2. The socket of claim 1, wherein the top pin section does not contact the card-edge connector until the card-edge connector is fully inserted into the slot.

3. The socket of claim 1, wherein the top pin section makes light contact with the card-edge connector when the card-edge connector moves in the slot towards the bottom frame end.

4. The socket of claim 3, wherein the light contact causes the top-pin section to wipe the card-edge connector before the card-edge connector is fully inserted into the slot.

5. The socket of claim 3, wherein a portion of the card edge with which the top pin section makes light contact is also contacted by the top-pin section when the card-edge connector is fully inserted into the slot.

6. The socket of claim 1, wherein the socket comprises an opening near a printed-circuit-board seat that enables the pin contact to be inserted into the socket housing.

7. The socket of claim 1, wherein a shape of the bottom pin section, relative to the card-edge connector, causes a high percentage of force between the bottom pin section and the card-edge connector to be attributed to a vector that propagates perpendicular to a direction of insertion of the card-edge connector.

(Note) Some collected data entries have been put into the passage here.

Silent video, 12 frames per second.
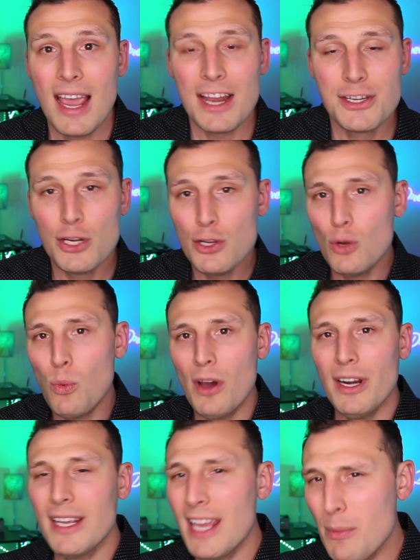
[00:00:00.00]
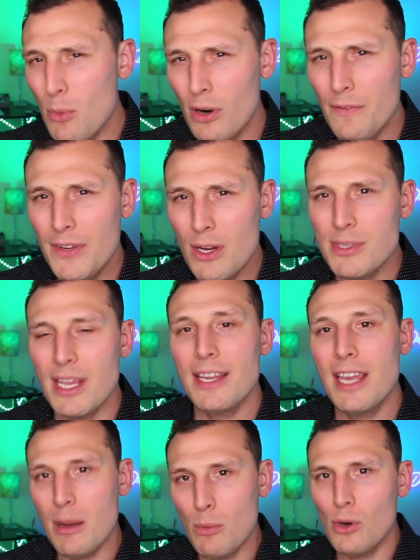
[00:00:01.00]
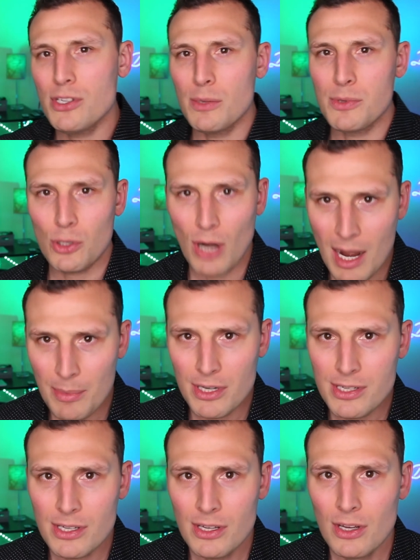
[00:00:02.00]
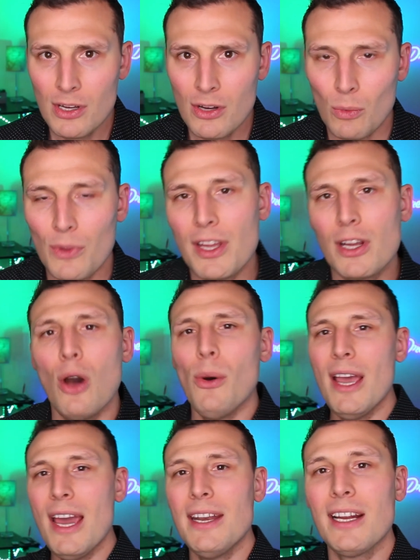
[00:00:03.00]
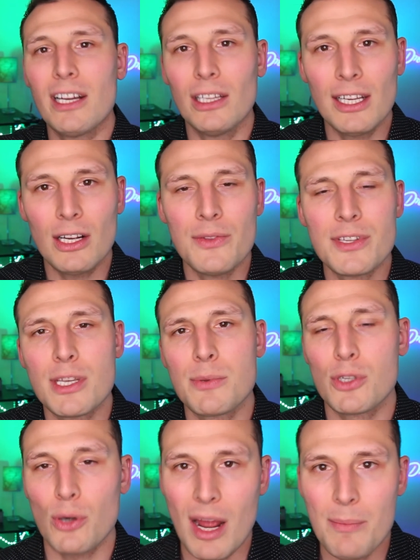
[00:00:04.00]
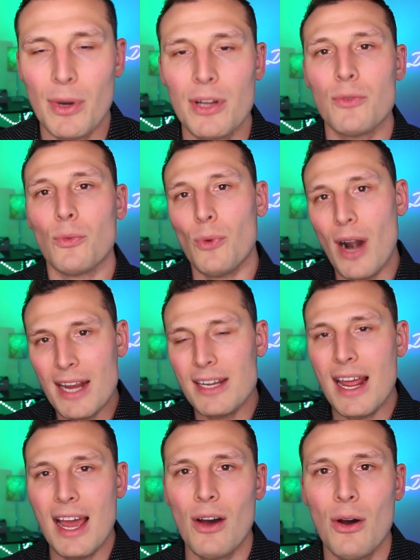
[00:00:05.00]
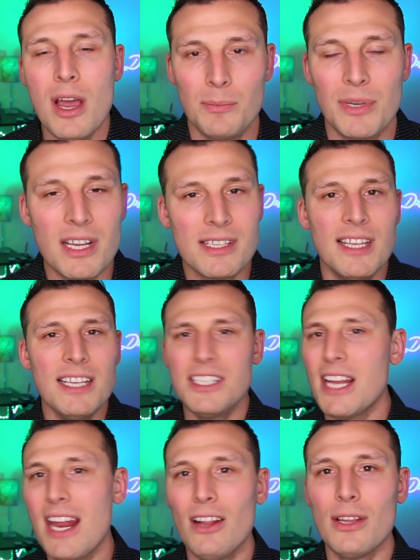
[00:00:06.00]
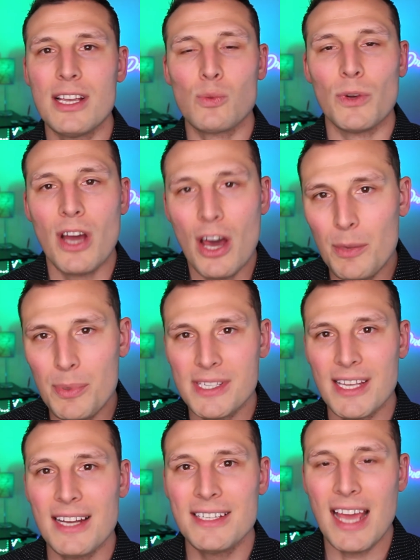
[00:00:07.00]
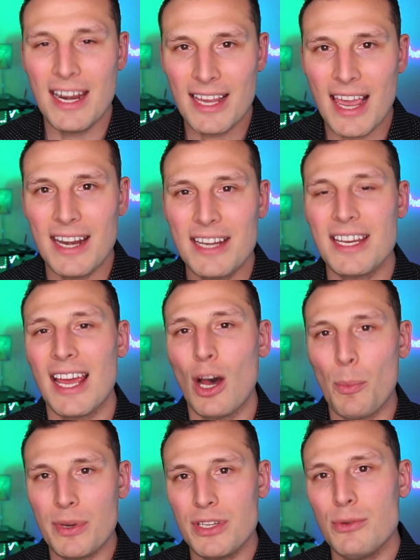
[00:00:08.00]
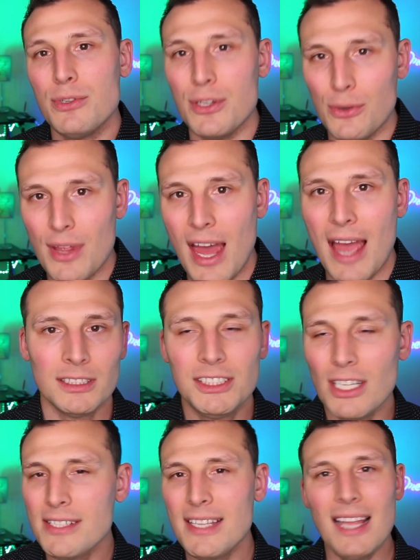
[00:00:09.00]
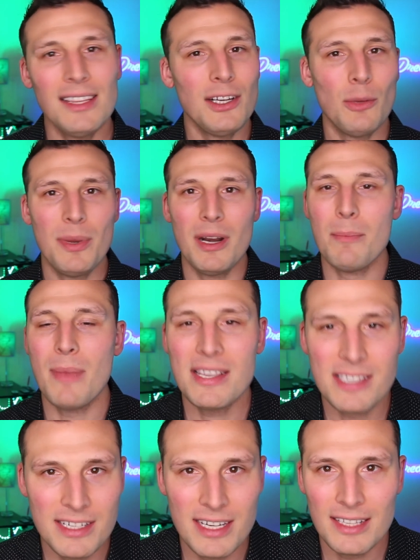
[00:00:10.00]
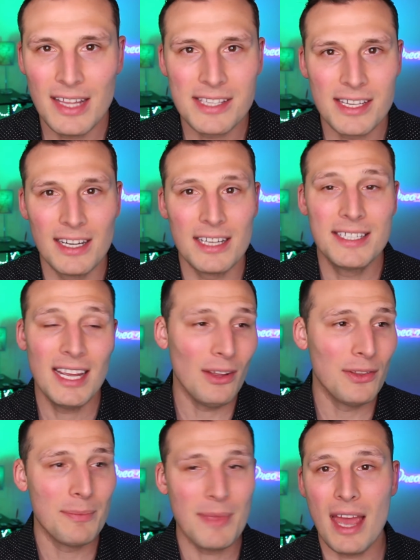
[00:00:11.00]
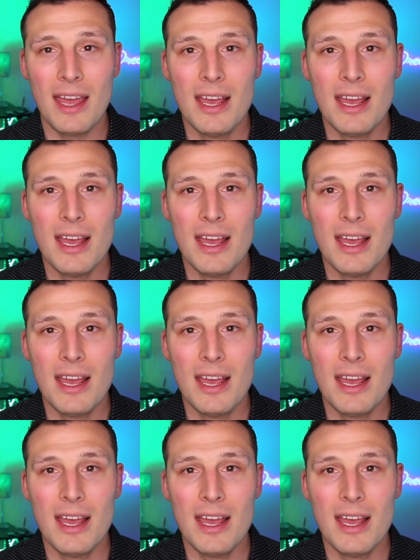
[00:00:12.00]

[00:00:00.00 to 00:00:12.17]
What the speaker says: do you want to get more views and get more subscribers? Well, then go ahead and click on the subscribe button right now, because this channel is 100% dedicated to helping you do that. Just that little bit of messaging that's going to tell them that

8. The socket of claim 1, wherein the top pin section rotates when the top pin section to move towards the slot, increasing the surface area of the pin contact that interfaces with the card-edge connector.

9. A card-edge connector on a circuit board, the card-edge connector comprising:

a first section located at an edge of the circuit board, wherein the first section is of a first thickness;

a second section located between the first section and a center of the circuit board, wherein the second section is of a second thickness that is greater than the first thickness; and

contacts located on the second section.

10. The card-edge connector of claim 9, wherein partial insertion of the card-edge connector into a connector socket with a corresponding pin design causes the first section to displace a socket pin a first amount.

11. The card-edge connector of claim 10, wherein the first amount of displacement causes the socket pin to wipe the contacts located on the second section.

12. The card-edge connector of claim 9, wherein complete insertion of the card-edge connector into a connector socket with a corresponding pin design causes the second section to displace the socket pin a second amount.

13. The card-edge connector of claim 12, wherein the second amount of displacement causes the socket pin to press against the trace contacts with a force that is sufficient for reliable electrical connection between the socket pin and the trace contact.

14. A method of assembling a card-edge connector socket, the method comprising:

inserting a contact pin into an opening of the socket housing, wherein the pin is inserted between a slot and a fulcrum; and

connecting the contact pin to a pin base;

wherein the pin is shaped such that a circuit board inserted into the slot displaces the pin and causes a portion of the pin to rotate towards the circuit board.

15. The method of claim 14, wherein the contact pin interfaces with the fulcrum when inserted into the socket housing.